In "From the Files of Primatech: 1991", the childhood's background of Elle is further explained: how she started a blackout in Athens, Ohio that took out three other counties. Elle's mother sent her to her father, Bob, to New York City to deal with her. Bob asked the help of Charles Deveaux, who recommended taking a fatherly approach, but ended up taking Dr. Zimmerman's advice: treat Elle as any other posthuman and test her abilities. During one of these tests, Bob tried to calm the weeping Elle turning her drinking straw into gold, but this backfired as it allowed Elle to accidentally shock her father. After this, Elle escaped and Bob enlisted Noah Bennet to go after her. Noah eventually found Elle at an arcade and anticipating her attack, he wore latex gloves. Elle quickly electrified a machine making it toss balls at Noah, so she could escape. When Noah followed Elle through a mini-golf course, she electrified a mini-windmill, making it throw blades at Noah. Finally, Elle was cornered; Noah promised her Bob would be proud if she came back with him. Once back at Primatech, Bob locked Elle up while discussing the situation with Kaito and Noah. Angela brought a young Haitian to mind-wipe Elle to forget what just happened and enjoy her 9th birthday cake.

== Reception ==
Bell's performance was highly anticipated as she had gained popularly within her starring show, Veronica Mars. Ultimately, Bell's performance was critically praised, along with the character of Elle, who became very popular among viewers. Elle was ranked #44 on IGN's "Top 50 Chicks Behaving Badly".

With the cancellation of Veronica Mars, Variety reported that attaining Bell was a "major, major coup for NBC" because of how in-demand the actress was. Universal Media Studios' Katherine Pope noted that "many studios [were] chasing [Bell] in both film and TV" and that Pope was happy that Bell "chose to star in our show." When Bell was cast, Tim Kring explained that because she had known several of the cast members for years as well as some of the writers, it "was already like part of the family by the time we cast her."

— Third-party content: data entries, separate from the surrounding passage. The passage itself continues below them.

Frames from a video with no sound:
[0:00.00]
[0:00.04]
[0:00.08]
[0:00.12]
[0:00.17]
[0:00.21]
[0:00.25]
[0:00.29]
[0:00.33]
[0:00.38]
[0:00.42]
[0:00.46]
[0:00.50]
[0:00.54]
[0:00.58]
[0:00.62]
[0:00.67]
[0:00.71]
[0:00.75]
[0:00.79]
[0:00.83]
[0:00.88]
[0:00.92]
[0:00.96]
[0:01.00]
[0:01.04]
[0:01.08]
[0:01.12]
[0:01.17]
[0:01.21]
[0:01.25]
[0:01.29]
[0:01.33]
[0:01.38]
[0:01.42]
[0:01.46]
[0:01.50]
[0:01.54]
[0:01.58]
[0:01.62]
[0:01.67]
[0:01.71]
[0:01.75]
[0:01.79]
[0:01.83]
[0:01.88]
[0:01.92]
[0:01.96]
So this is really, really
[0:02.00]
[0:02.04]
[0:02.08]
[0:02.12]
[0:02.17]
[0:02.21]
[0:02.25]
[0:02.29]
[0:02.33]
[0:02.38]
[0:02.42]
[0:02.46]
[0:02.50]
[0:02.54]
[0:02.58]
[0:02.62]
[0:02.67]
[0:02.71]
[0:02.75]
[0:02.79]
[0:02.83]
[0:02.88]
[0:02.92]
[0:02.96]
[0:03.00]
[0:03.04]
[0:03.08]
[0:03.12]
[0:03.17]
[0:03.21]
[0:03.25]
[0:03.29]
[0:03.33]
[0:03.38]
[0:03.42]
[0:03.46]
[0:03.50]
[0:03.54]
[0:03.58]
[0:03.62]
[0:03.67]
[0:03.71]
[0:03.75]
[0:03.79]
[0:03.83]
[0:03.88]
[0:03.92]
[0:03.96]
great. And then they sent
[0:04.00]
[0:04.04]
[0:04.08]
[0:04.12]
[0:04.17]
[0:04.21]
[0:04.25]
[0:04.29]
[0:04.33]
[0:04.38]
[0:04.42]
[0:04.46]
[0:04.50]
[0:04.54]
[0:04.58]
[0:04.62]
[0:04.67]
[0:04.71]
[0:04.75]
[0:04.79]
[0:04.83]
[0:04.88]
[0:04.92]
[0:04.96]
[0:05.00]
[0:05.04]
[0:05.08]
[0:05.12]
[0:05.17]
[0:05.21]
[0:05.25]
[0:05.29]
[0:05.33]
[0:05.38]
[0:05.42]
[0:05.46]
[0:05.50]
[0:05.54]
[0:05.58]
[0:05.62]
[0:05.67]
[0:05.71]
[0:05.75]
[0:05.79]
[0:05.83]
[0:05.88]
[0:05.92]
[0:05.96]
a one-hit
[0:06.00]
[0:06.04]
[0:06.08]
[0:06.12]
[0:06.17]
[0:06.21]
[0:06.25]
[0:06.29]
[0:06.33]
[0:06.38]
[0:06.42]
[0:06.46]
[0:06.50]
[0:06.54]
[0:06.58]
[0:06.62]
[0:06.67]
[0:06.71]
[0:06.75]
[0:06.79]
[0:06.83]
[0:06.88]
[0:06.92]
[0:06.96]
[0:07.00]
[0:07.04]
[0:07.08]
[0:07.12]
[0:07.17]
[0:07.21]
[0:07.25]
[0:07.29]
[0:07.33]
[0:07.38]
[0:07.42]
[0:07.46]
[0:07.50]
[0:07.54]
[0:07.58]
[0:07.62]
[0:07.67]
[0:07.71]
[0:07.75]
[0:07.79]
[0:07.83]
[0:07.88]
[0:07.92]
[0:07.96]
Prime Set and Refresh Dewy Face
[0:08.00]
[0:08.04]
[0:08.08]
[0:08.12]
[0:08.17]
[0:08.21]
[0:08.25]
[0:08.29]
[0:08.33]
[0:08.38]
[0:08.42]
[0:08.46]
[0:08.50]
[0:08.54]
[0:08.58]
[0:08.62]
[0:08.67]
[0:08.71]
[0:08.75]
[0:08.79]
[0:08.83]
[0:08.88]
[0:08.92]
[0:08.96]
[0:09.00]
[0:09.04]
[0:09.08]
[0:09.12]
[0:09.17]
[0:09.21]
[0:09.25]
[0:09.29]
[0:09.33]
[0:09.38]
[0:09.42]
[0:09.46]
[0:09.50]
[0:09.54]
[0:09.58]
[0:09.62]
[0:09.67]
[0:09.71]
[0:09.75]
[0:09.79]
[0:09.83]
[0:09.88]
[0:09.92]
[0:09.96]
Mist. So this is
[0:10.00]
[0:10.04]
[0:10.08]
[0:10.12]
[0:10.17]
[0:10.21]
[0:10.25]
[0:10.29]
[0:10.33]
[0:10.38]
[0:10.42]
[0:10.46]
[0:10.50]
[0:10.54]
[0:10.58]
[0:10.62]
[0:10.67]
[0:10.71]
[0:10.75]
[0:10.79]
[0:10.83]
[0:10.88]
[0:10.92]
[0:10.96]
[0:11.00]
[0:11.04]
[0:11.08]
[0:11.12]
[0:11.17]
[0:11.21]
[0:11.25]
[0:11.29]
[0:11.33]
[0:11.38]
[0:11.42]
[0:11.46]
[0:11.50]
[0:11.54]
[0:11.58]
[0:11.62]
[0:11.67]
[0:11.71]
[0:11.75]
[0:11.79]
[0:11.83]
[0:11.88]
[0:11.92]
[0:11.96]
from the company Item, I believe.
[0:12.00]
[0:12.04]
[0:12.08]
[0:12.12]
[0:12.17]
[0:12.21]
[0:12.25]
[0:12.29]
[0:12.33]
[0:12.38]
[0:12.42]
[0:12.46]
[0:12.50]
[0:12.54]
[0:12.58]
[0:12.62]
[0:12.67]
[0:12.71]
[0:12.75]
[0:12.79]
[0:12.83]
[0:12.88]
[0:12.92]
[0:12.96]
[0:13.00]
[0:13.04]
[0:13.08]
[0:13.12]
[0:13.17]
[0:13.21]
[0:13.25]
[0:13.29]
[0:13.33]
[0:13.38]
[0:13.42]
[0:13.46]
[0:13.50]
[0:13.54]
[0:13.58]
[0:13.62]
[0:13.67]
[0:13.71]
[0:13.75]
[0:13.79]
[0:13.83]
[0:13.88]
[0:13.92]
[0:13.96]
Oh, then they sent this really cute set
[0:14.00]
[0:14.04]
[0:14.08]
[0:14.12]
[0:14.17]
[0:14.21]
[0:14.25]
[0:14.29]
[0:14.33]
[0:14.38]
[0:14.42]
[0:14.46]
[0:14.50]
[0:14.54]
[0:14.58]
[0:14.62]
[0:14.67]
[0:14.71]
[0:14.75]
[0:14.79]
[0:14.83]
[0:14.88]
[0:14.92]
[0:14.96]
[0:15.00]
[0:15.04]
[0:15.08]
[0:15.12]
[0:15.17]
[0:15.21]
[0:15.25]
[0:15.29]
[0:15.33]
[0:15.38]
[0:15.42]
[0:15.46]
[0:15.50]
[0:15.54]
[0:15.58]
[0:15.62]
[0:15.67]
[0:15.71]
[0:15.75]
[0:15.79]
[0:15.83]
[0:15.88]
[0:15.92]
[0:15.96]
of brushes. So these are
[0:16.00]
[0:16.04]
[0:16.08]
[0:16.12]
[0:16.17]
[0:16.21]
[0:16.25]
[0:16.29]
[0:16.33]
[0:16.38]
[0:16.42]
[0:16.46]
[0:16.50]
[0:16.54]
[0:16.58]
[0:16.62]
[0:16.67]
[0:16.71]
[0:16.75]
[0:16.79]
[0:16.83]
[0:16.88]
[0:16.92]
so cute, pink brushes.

In an interview with Bell, Eric Goldman of IGN commented on Bell's "eagerly awaited debut" on the series. Matt Roush of TV Guide reported on Bell becoming a series regular on Heroes, and stated he "like[s] her more and more, especially as we see the tragic dimension of how Elle has been so cruelly used by her 'daddy,' Bob, and is much more than the flirty assassin we first met." Bruce Fretts, also of TV Guide, said that Bell's portrayal of Elle was responsible for "sparking Heroes to life." He explains that "[i]n just a few scenes... [Bell is able to] juice up the slumping sophomore drama" and her "live-wire performance turned Chapter 5 into this season's strongest episode yet." However, because of the large ensemble cast, Matthew Gilbert of Slate.com commented that Season Two of Heroes was "even more overpopulated than the last, expanding from a rabble to a veritable global riot of Dubiously Gifted Ones."

Her death in the season three episode "The Eclipse Part II" was criticized by media outlets with E! writing that the show offered "the redemption of electric Elle, an Elle-Sylar romance, an Elle-Claire friendship, HRG mentoring Elle [only to take] it all away". According to Kring, the character was killed due to Bell leaving the show to appear in films.

===Accolades===
In 2009, Bell was nominated a Saturn Award for Best Guest Starring Role on Television and a Teen Choice Award for Choice TV Actress Action.